Collect every line below that contains the word "Transcript".

##### Source records

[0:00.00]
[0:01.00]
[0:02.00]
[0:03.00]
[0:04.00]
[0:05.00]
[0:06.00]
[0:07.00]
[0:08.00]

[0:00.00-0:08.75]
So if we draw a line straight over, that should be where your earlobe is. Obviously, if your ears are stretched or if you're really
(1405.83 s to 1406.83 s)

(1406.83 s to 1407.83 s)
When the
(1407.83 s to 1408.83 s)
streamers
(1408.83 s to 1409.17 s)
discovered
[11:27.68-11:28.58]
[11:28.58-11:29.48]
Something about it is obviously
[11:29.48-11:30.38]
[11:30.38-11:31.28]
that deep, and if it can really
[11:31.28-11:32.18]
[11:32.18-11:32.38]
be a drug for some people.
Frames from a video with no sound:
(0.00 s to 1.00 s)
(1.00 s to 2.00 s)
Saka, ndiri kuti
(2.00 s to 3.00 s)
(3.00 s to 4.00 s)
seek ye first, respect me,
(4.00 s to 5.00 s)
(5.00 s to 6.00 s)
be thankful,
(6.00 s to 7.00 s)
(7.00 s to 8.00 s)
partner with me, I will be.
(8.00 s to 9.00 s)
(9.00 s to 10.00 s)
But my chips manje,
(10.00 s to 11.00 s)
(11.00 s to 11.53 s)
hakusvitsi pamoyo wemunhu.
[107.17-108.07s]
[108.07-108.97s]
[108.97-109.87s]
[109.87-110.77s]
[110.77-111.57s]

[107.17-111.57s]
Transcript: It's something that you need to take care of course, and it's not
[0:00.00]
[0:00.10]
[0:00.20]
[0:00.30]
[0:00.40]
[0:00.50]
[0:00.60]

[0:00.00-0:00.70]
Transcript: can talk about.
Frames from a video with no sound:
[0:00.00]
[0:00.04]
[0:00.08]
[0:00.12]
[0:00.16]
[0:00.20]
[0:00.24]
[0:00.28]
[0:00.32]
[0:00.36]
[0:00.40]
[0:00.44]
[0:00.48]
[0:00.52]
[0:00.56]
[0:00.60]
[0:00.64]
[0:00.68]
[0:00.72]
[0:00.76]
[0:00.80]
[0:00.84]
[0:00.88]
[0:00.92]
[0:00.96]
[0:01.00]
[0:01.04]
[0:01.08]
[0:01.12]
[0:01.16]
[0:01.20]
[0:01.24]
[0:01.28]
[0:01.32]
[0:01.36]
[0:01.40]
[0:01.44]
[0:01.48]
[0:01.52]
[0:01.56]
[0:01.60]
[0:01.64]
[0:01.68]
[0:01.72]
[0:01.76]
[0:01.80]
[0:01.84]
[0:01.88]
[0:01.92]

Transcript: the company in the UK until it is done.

##########

--- Answer to this task ---
Transcript: It's something that you need to take care of course, and it's not
Transcript: can talk about.
Transcript: the company in the UK until it is done.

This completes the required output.